Диагностика ассоциированного с инфекцией гемофагоцитарного синдрома (ИАГС) - дифференциация
Патоморфологическая картина ассоциированного с инфекцией лимфогистиоцитоза идентична таковой при семейной форме заболевания. Обнаруживается выраженная лимфогистиоцитарная инфильтрация печени, селезенки, костного мозга. Гистиоциты не несут черт гистологической атипии и активно вовлечены в фагоцитоз клеточных элементов крови и их костно-мозговых предшественников.
Как и при первичных формах, гемофагоцитоз удается выявить приблизительно у половины пациентов. Это связано с очаговостью поражения и периодом заболевания: на ранних стадиях гемофагоцитоз выявляется реже, чем в продвинутой фазе. В костном мозге массивная лимфогистиоцитарная инфильтрация закономерно сменяется интенсивным гемофагоцитозом и далее аплазией. В лимфатических узлах и селезенке отмечается атрофия зародышевых центров.

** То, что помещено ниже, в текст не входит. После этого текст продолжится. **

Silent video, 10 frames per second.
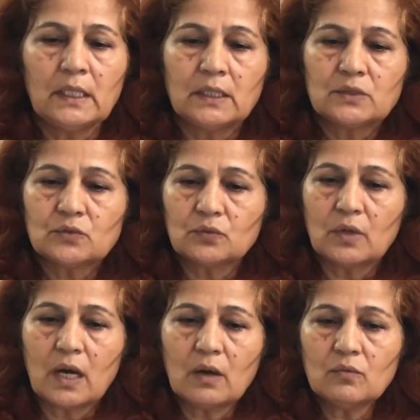So
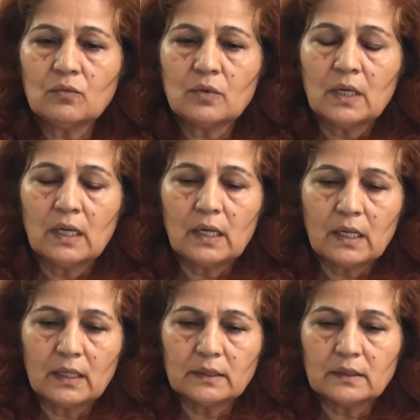how
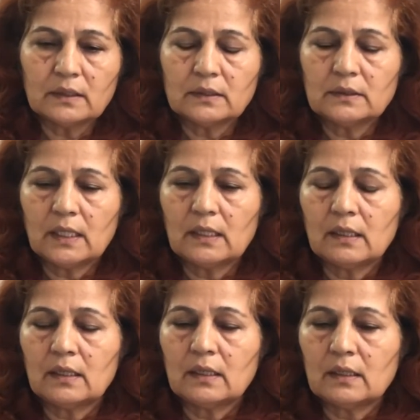
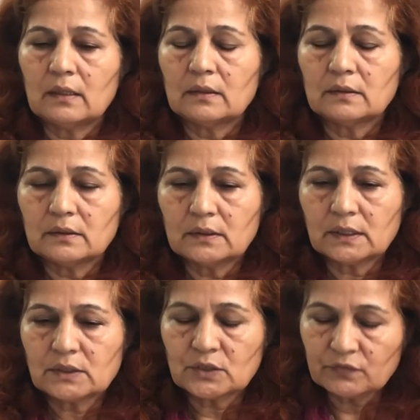the
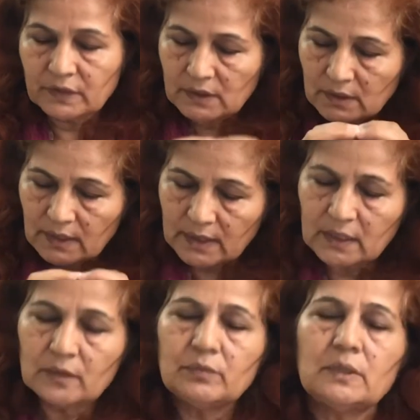situation that
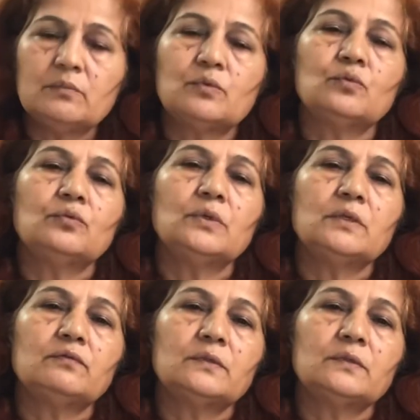can be improved if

Иммунопатогенез гемофагоцитарного синдрома ассоциированного с инфекцией
Общие механизмы патогенеза как первичного, так и вторичных гемофагоцитарных синдромом идентичны. Вероятно, взаимодействие генетически полиморфных систем негативного контроля иммунного ответа, иммуносупрессивных препаратов и микробных факторов определяет клинические проявления гемофагоцитарного синдрома.
Среди экспериментально доказанных механизмов гиперактивации иммунной системы при гемофагоцитарном синдроме ассоциированном с инфекцией наиболее значимым является прямая индукция выработки ФНОа при инфицировании Т-лимфоцитов вирусом Эпштейна—Барр. Интересно, что в этой системе инкубация ЭБВ-инфицированных Т-лимфоцитов с моноцитарной клеточной линией приводила к усилению фагоцитарной активности моноцитов и продукции ИЛ-1а, ФНОа и ИФН-у, тогда как обработка анти-ФНО и анти-ИФН блокировала этот эффект.
Дифференциальная диагностика гемофагоцитарного синдрома ассоциированного с инфекцией
Подход к дифференциальной диагностике гемофагоцитарного синдрома ассоциированного с инфекцией в значительной степени определяется возрастом пациентов. В педиатрической популяции центральным вопросом является выявление генетически детерминированных форм лимфогистиоцитоза. Как отмечалось, даже в случае обнаружения инфекционного агента необходимо тщательно проанализировать факторы, свидетельствующие в пользу наследственной формы заболевания.
Развитие болезни на 1-м году жизни, положительный семейный анамнез характерны для первичного гемофагоцитарного лимфогистиоцитоза. Определение экспрессии перфорина на NK-клетках с помощью проточной цитофлюориметрии и молекулярно-генетический анализ гена перфорина позволяют верифицировать диагноз приблизительно у 30 % больных с семейным лимфогистиоцитозом. Сочетание гемофагоцитарного синдрома и альбинизма встречается при двух наследственных синдромах: синдроме Чедиака—Хигаси и синдроме Гриссели.
Указание на Х-сцепленный характер наследования, т. е. развитие сходного заболевания у родственников мужского пола по материнской линии, делает вероятным диагноз Х-сцепленного лимфопролиферативного синдрома (ХЛПС, синдром Пуртило). У взрослых больных основной задачей является выявление злокачественного новообразования, так как часто гемофагоцитарный синдром может явиться единственным проявлением скрытой опухоли.